AIやデータとの関係どんな情報から、誰へ提案し、誰が確認するか。

この考え自体はCCEが初めて提案したものではない。Hwangらの「動的ケア生態系」も、本人、ケアパートナー、専門職、AIなどの関係が時間とともに変わることに注目している。先行研究を読む

AIが加わると、関係も変わる

AIは、家族がまだ気づいていない案を出せるかもしれない。記録を整理し、本人と専門職が話し合う準備を支えることも考えられる。一方、家族がAIから受け取った提案を、本人の承諾だと思い込んで話を進めてしまう可能性もある。

AIの性能だけでなく、誰の話を聞いたか、何を推測したか、誰が決めるかが重要になる。本人のためによい結果を目指していても、そのために家族へ無制限の負担を求めてよいわけではない。

ETICとCCEは、何が違うのか

ETICは Eco-Technological Integrative Care の略で、人・技術・環境・社会の関係からケアを設計するための考え方である。ETIC 2.0の全体像では、その設計原理を紹介している。
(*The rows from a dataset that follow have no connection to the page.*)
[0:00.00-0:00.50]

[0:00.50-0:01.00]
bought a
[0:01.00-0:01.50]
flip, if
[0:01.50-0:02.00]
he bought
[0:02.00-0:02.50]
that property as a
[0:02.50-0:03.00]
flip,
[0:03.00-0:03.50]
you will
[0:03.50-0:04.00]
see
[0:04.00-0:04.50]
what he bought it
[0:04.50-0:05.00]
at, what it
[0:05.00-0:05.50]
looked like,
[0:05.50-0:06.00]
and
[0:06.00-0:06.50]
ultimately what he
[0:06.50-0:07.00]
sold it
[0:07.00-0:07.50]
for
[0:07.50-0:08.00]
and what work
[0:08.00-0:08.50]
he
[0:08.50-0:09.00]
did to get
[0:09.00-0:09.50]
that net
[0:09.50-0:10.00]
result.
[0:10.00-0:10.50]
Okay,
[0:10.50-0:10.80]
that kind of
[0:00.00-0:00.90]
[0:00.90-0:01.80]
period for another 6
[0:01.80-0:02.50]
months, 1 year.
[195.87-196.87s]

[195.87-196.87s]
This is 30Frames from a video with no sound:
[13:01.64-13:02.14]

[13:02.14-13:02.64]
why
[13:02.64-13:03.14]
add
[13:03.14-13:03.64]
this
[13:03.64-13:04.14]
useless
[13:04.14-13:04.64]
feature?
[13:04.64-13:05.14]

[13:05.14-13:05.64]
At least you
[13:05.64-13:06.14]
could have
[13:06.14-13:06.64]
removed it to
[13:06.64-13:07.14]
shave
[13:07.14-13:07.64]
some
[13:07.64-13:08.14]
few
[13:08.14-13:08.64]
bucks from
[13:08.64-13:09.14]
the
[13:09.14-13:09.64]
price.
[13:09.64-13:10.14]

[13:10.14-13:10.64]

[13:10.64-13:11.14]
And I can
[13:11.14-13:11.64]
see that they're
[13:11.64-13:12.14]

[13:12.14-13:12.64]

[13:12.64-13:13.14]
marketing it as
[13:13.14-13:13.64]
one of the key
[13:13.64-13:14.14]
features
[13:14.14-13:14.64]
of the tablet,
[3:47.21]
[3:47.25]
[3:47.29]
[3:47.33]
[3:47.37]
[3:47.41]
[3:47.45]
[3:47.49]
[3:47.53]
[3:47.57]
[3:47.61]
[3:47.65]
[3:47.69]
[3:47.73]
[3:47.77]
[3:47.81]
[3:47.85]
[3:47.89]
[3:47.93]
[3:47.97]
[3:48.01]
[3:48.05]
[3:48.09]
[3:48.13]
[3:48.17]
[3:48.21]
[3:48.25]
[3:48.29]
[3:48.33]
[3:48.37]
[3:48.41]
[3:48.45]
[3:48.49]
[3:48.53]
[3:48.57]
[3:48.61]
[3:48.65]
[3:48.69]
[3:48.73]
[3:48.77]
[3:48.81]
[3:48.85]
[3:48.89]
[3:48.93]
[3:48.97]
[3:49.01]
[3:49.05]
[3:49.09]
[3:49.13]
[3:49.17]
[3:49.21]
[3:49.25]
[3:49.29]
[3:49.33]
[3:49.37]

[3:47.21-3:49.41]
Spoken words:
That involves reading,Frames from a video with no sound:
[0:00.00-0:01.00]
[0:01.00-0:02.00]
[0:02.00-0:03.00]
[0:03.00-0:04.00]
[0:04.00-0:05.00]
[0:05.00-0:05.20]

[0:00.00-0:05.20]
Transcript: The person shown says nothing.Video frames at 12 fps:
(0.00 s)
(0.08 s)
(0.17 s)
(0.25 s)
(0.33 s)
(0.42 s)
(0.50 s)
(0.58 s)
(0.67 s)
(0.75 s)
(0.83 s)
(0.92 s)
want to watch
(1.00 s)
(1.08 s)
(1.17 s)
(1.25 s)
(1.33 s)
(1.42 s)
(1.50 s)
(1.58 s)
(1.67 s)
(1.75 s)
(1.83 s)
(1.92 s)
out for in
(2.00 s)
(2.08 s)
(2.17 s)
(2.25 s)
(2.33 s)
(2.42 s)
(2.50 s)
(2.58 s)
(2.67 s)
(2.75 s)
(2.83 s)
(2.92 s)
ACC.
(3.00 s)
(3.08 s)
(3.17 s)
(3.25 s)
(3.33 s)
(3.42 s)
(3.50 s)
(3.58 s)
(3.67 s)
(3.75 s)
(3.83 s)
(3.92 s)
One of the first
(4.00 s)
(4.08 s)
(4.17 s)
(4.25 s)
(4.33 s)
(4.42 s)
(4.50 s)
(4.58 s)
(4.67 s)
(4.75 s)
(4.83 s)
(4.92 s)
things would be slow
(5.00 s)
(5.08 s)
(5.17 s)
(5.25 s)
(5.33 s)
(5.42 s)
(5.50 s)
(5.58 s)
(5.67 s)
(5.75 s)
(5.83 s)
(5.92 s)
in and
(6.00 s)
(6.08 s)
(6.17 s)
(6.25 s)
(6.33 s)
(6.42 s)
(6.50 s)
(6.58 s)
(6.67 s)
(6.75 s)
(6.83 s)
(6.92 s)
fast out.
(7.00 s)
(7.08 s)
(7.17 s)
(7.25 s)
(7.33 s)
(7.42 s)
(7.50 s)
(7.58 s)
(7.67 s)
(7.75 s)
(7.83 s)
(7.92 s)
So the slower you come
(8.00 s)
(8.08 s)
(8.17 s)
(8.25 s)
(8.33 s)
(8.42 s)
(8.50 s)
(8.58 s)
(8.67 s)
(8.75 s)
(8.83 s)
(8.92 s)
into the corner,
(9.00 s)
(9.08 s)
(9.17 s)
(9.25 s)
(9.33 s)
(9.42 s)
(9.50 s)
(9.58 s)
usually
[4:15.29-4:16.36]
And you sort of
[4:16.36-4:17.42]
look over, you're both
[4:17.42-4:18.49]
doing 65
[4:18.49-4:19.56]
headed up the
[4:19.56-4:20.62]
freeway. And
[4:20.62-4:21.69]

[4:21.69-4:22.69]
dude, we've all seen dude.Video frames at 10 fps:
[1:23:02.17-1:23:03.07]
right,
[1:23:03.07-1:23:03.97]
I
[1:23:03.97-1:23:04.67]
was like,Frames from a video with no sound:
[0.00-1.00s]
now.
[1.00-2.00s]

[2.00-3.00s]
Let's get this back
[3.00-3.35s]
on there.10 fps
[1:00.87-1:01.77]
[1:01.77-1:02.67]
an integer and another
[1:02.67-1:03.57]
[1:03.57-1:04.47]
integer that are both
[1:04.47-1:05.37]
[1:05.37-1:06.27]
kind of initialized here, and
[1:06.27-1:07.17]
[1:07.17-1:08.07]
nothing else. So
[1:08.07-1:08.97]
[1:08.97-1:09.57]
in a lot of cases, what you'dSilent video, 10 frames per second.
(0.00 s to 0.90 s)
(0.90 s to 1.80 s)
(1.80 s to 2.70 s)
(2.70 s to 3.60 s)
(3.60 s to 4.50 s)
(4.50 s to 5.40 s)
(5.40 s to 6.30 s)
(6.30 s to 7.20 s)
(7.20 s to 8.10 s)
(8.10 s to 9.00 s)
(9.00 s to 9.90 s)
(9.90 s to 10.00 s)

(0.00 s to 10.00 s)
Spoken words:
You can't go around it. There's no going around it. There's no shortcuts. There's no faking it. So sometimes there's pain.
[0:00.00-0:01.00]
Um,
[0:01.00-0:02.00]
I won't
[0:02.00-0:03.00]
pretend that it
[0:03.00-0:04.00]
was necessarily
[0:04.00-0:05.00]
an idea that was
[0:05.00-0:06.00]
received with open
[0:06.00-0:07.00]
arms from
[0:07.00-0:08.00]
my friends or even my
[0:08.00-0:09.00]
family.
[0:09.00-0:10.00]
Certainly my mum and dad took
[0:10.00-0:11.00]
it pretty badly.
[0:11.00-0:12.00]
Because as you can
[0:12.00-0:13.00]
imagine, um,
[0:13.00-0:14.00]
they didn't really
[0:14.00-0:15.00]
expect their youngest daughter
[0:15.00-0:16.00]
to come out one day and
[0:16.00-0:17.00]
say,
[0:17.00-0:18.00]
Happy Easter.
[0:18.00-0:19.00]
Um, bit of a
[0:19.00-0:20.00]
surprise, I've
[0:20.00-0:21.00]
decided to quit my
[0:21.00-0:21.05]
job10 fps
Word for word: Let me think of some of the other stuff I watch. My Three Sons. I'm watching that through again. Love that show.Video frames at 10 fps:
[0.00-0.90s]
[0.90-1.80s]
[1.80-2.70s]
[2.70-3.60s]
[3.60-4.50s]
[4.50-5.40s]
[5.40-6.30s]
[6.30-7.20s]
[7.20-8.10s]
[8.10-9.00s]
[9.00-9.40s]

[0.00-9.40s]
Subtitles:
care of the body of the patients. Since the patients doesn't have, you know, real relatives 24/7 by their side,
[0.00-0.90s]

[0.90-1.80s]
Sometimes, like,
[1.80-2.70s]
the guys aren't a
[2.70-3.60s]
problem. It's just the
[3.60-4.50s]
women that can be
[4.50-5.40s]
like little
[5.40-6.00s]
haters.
CCEは Computational Care Ecology の略。この広い問題の一部を、数式や明確な計算規則にして調べる研究構想である。「よい関係とは何か」を宣言するだけでなく、条件を変えたときに規則がどう動くかを確かめようとする。

ただし、最初から暮らしの全部を計算するわけではない。今扱うのは、見立ての更新、本人の返事と決定の区別、架空の応答の変化という小さな部分だ。

ここで持ち帰ること
評価したいのは、本人の価値ではない。本人を取り巻く関係や仕組みが、何を可能にし、何を見落とすかである。

理解度チェック:母の希望だけを調べれば十分?

それだけでは足りない。母の楽しみに加え、娘が引き受けられる範囲、移動の条件、説明と選択の過程も関わる。本人の希望を尊重することと、周囲の人へ何でも要求することは別である。

このWeb版は、日本語全文記事の内容を小分けにし、操作できる例題を加えたもの。数値は説明用の仮定であり、実在者の測定結果ではない。